KIEV: Ukraine´s new President Petro Poroshenko said on Wednesday that he would soon order a unilateral ceasefire in the...

KIEV: Ukraine´s new President Petro Poroshenko said on Wednesday that he would soon order a unilateral ceasefire in the separatist east as part of a broader plan to end the 10-week insurgency.

"The peace plan begins with my order for a unilateral ceasefire," the Interfax-Ukraine news agency quoted the Western-backed leader as saying.

"Immediately after that, we must receive support for the presidential peace plan from all sides involved (in the conflict). This should happen very shortly."

Poroshenko´s announcement came after a phone conversation with Russian President Vladimir Putin on Tuesday in which the two leaders discussed a long-term solution to the pro-Kremlin uprising gripping Ukraine´s eastern rustbelt since early April.

The Ukrainian leader´s office said the two presidents "discussed a series of priority measures that must be undertaken to implement a ceasefire, as well as the most efficient ways to monitor it."

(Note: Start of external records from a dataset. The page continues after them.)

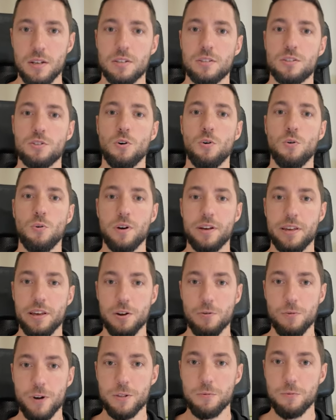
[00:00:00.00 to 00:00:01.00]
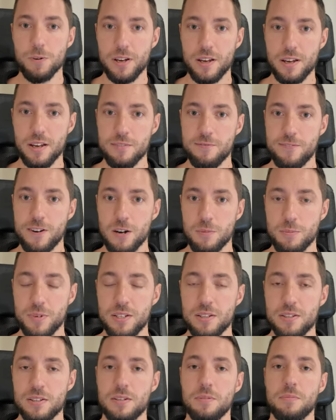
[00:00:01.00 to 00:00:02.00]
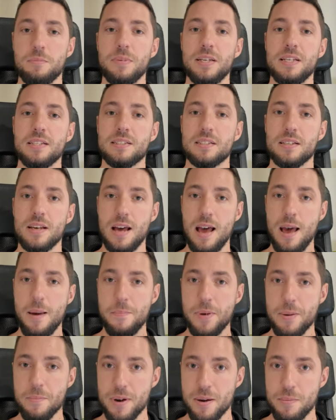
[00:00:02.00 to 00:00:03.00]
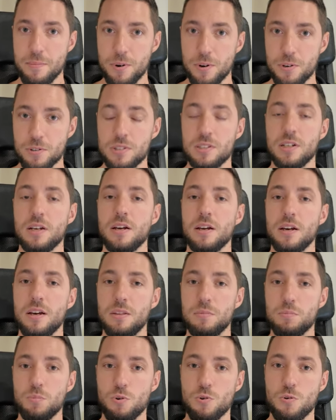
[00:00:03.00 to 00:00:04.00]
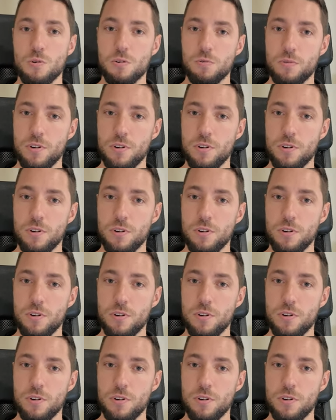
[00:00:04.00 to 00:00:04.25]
So a great working environment means happy members and more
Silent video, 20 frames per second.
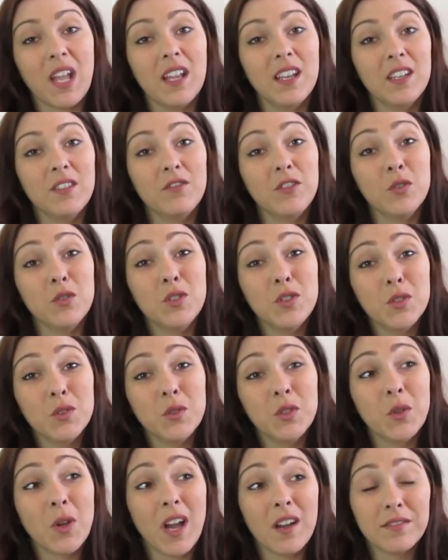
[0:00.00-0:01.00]
And if you
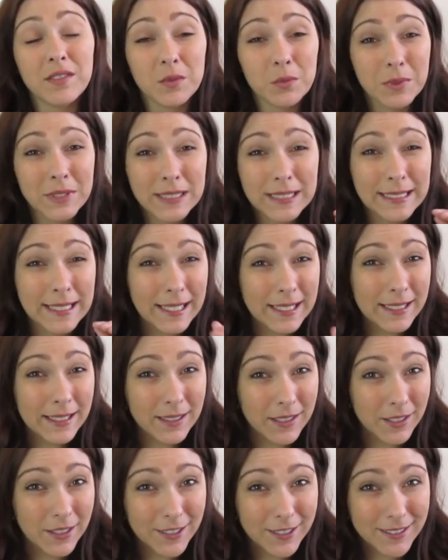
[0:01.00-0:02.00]
do, you have to really get
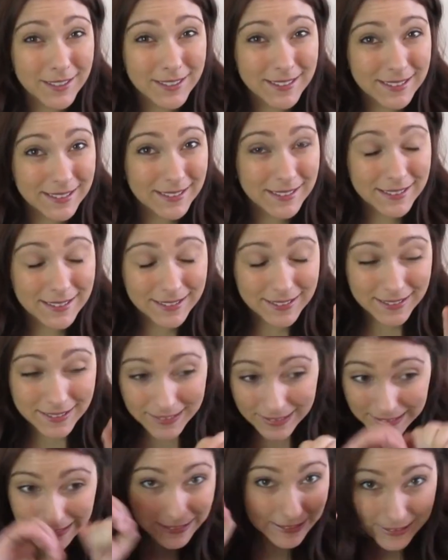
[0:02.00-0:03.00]
in there
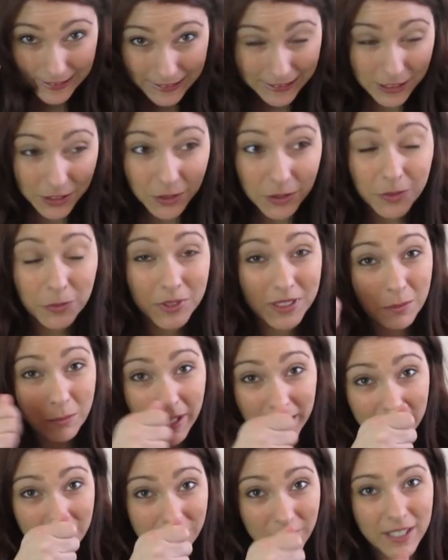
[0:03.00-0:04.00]
you know, with the
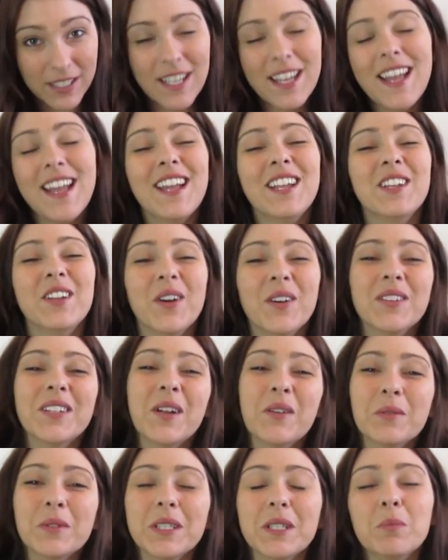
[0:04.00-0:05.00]
magnifying. No,
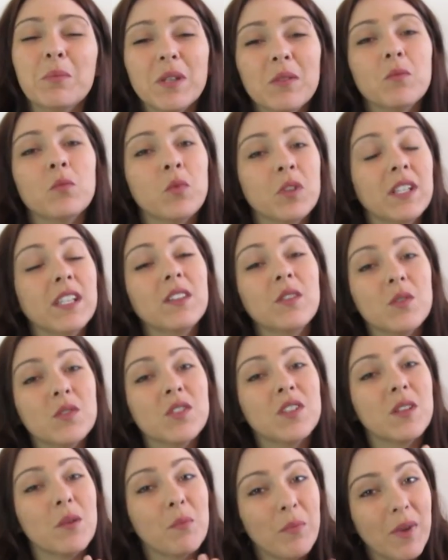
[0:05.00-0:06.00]
not really, but really
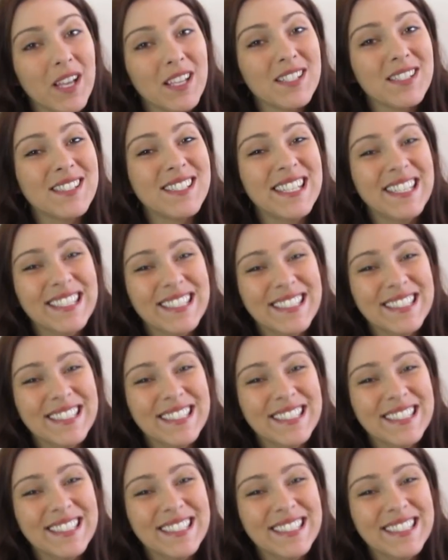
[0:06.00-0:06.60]
those are the best,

The Kremlin confirmed that "the issue of a possible ceasefire in the area of the military operation in Ukraine´s southeast had been touched upon."

Poroshenko´s peace initiative calls for an end to hostilities and for Putin to formally recognise the new leadership in Ukraine that rose to power following the pro-Russian administration´s ouster in February.

The 48-year-old confectionery tycoon won Ukraine´s May 25 presidential election on a promise to quickly end the country´s worst crisis since its independence from the Soviet Union in 1991.Interfax-Ukraine said Poroshenko told reporters in Kiev that the ceasefire was meant to be a temporary measures designed to give the pro-Russian militants a chance to disarm.